A fondo

Agbar teme que Suez debilite su plan exterior

El grupo galo ganó en 2008 un concurso en Arabia Saudí compitiendo con su filial.

Agbar inició su crecimiento internacional a gran escala en 1993, tras la adjudicación de la concesión de agua potable que consiguió en Buenos Aires (Argentina). La compañía española gestionó Aguas Argentinas, que destinó en más de 10 años hasta 1.700 millones de dólares a la mejora de la prestación del servicio y a la ampliación de la red. Esta inversión acabó peor de lo esperado, con el abandono de la concesión de común acuerdo con su socio Suez, pero abrió el camino futuro para forjar el crecimiento en América Latina.

En estos mercados, el accionista francés siempre ha reservado a Agbar un papel protagonista por la evidente proximidad cultural, situación que podría cambiar a partir de mañana mismo, tanto en Suramérica como en Asia y el norte de África, tres de sus principales focos de crecimiento internacional. Agbar prevé aprobar en junta extraordinaria una opa de exclusión de Bolsa, que además permitirá a Suez Environnement controlar una participación mínima en el capital del 75,01%, mientras que Criteria, el holding de participadas de La Caixa, reducirá su peso en el grupo de servicios hasta una horquilla que oscilará entre el 15% y el 25% de Agbar, dependiendo del éxito de la opa.

El interés de Suez en ampliar su poder en la compañía que actualmente preside Jordi Mercader viene de lejos, aunque se ha intensificado con el tiempo. De hecho, los lazos con el país vecino se remontan a su propia fundación en 1867, cuando la Compagnie des Eaux de Barcelona se creó en Lieja. La multinacional francesa ha sido en los últimos 15 años el socio industrial, convirtiéndose en accionista de referencia en 2004, cuando Endesa vendió su 11,6% a Torreal y a Amancio Ortega. Desde entonces, la pareja formada por Suez y La Caixa (ahora Criteria) se convirtió en inseparable a través de Hisusa, la sociedad en la que el grupo galo ostenta una participación mayoritaria del 51% pero que toma sus decisiones de forma paritaria.

No hay que olvidar que Agbar controla actualmente una cuota del 27% en el mercado español del ciclo del agua, suministrando a más de 12 millones de personas, lo que supone un 50% en el segmento privado. Además, presta servicios de saneamiento a unos 10 millones de habitantes, acumulando en este caso un 30% de cuota privada. El resultado neto del grupo entre enero y septiembre pasado alcanzó los 135,2 millones de euros, con unos ingresos de explotación de 2.417,5 millones. Estas magnitudes han resultado siempre apetecibles para Suez, que además opera en España con su filial propia Degrémont, aumentando su presencia si cabe con su entrada en Aguas de Valencia. Así, en el último ejercicio completo cerrado correspondiente a 2008, los negocios españoles de Suez aportaron el 12,1% de los ingresos del grupo, sólo por detrás del mercado francés.
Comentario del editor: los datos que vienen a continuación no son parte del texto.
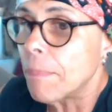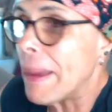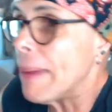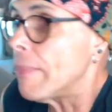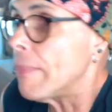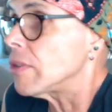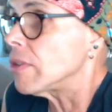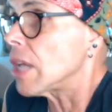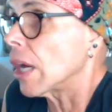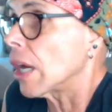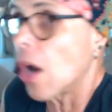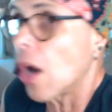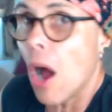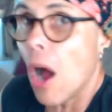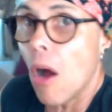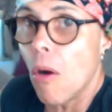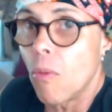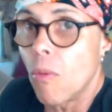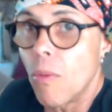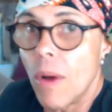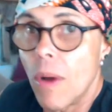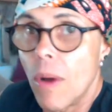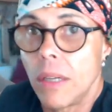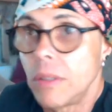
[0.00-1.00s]
People's like, "Oh,
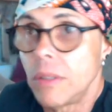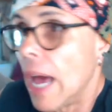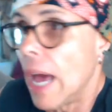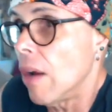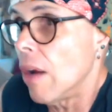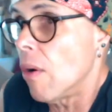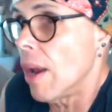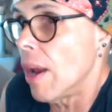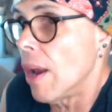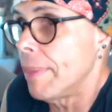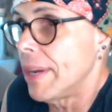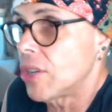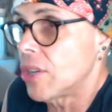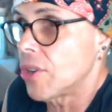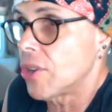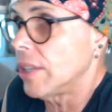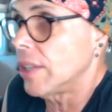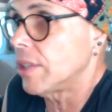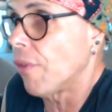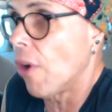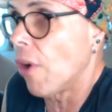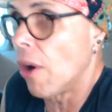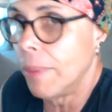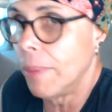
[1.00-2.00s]
what? I don't want to be
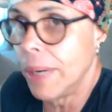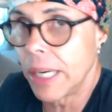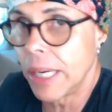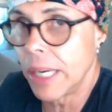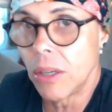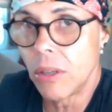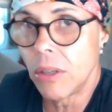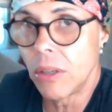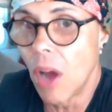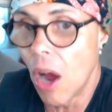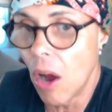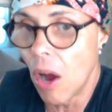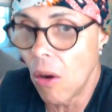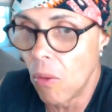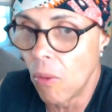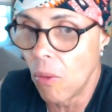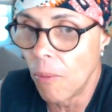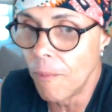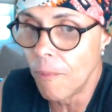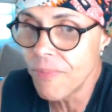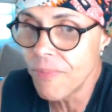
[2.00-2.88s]
transphobic." No,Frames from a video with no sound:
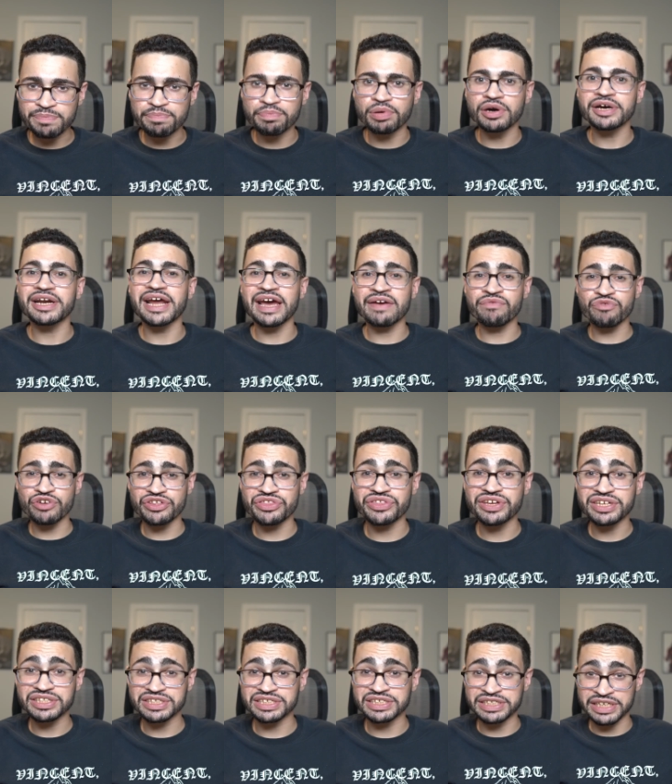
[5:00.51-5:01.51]
put
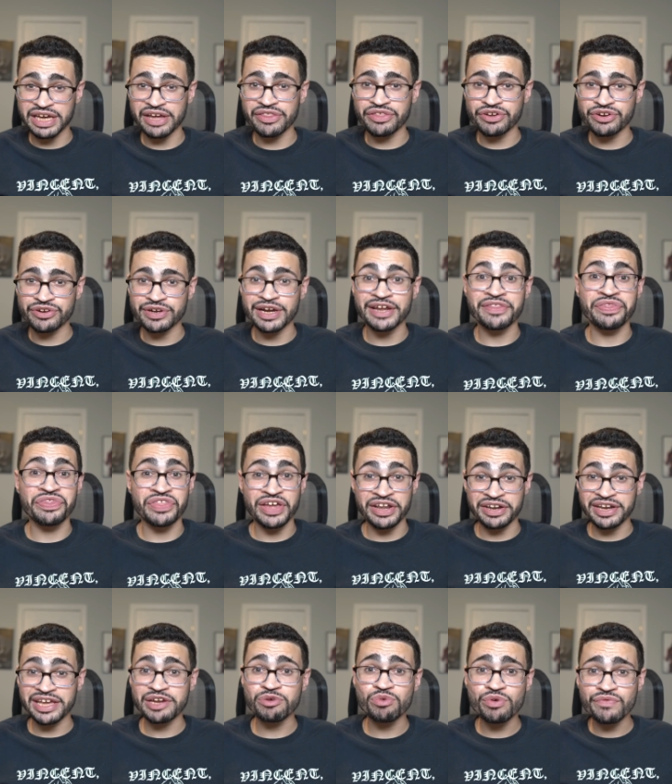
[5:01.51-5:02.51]
everything together and
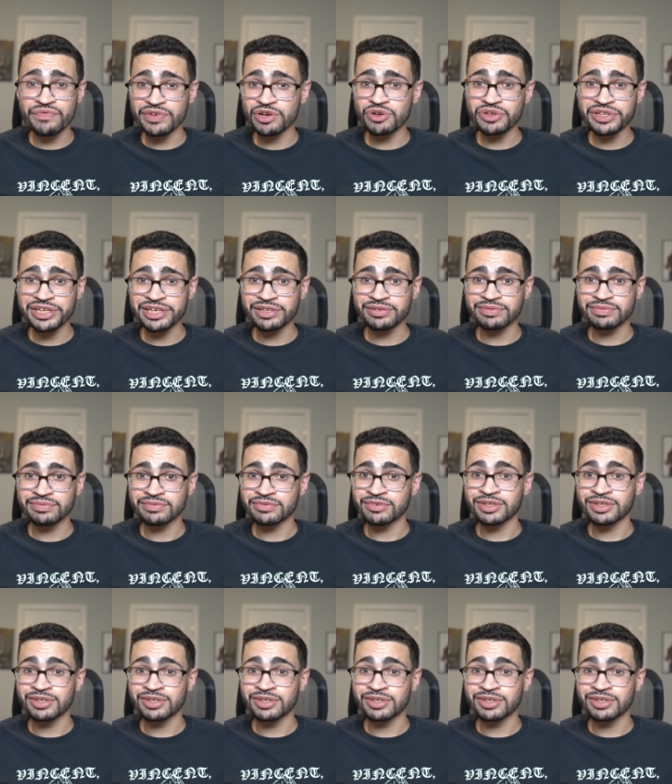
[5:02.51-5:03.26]
then they revealed it,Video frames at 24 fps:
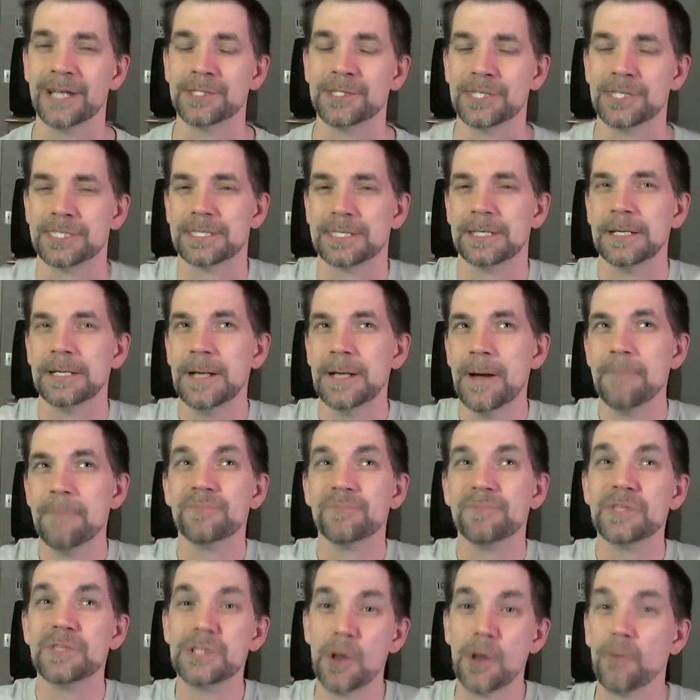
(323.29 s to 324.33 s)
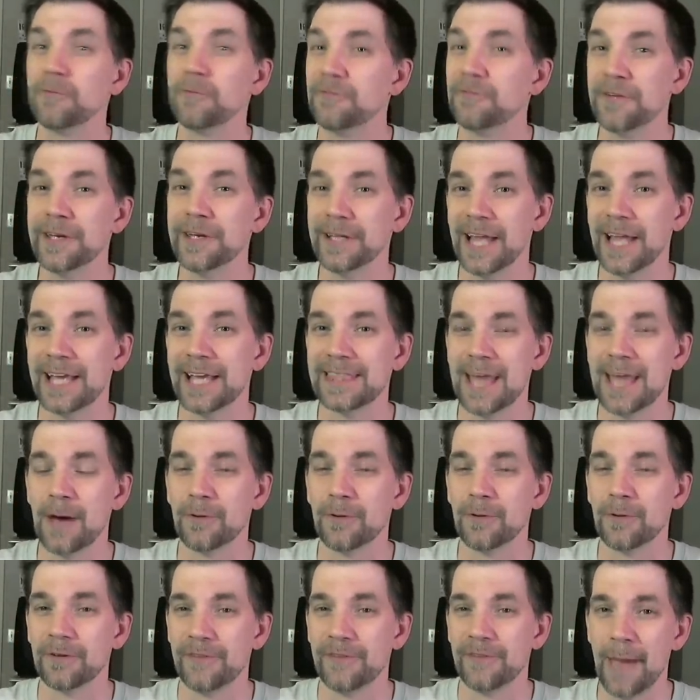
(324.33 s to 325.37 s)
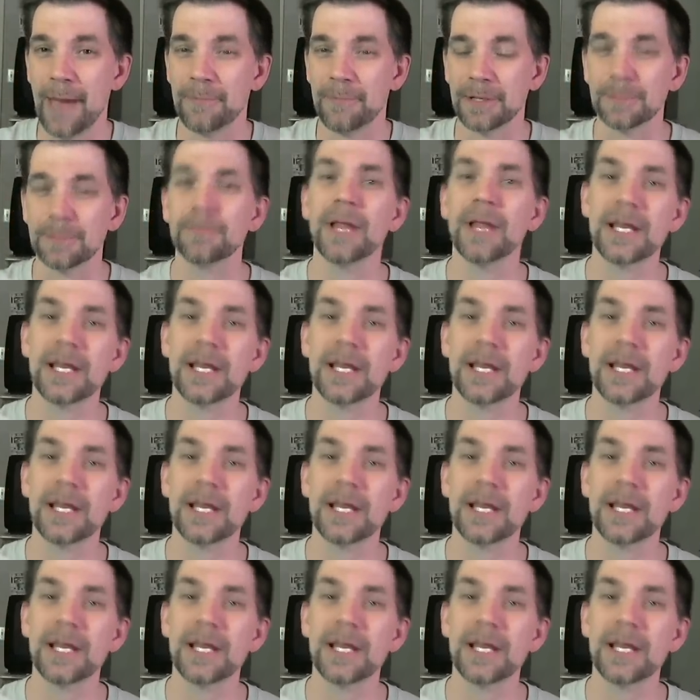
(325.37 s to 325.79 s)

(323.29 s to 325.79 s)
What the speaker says: I just don't feel like that would have happened.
Pero, ¿cuál será la decisión de la multinacional gala respecto al crecimiento internacional de Agbar? Tras la opa que discutirá mañana martes la asamblea de accionistas, Suez variará los pactos parasociales alcanzados con Criteria en Hisusa, lo que supondrá un cambio definitivo en el modelo de gestión de Agbar, independientemente de posibles cambios en la presidencia y la cúpula directiva. Suez, con la participación mínima ya citada del 75%, decidirá el futuro de las inversiones, incluyendo los proyectos en el extranjero. Las posiciones de Agbar en el Reino Unido (Bristol Water), Chile, México, China y Argelia son muy apetecibles para Suez, lo que podría suponer que pasaran a gestionarse directamente desde Francia.

Además, falta por saber la estrategia futura de Agbar cuando acuda a concursos internacionales. Suez resultó en mayo de 2008 la adjudicataria de un contrato de modernización de la red de agua de Jeddah (Arabia Saudí), compitiendo directamente con FCC y Agbar. Hasta el momento, esta última ha mantenido sus planes en el extranjero, con su desembarco en Corea del Sur al comprar el 50% de una filial de Taeyong, y la ampliación de su presencia en la firma china Jiangsu Water. Pero Suez también ha crecido en este país, con la adquisición del 7,5% de Chongqing Water y otros tres proyectos más.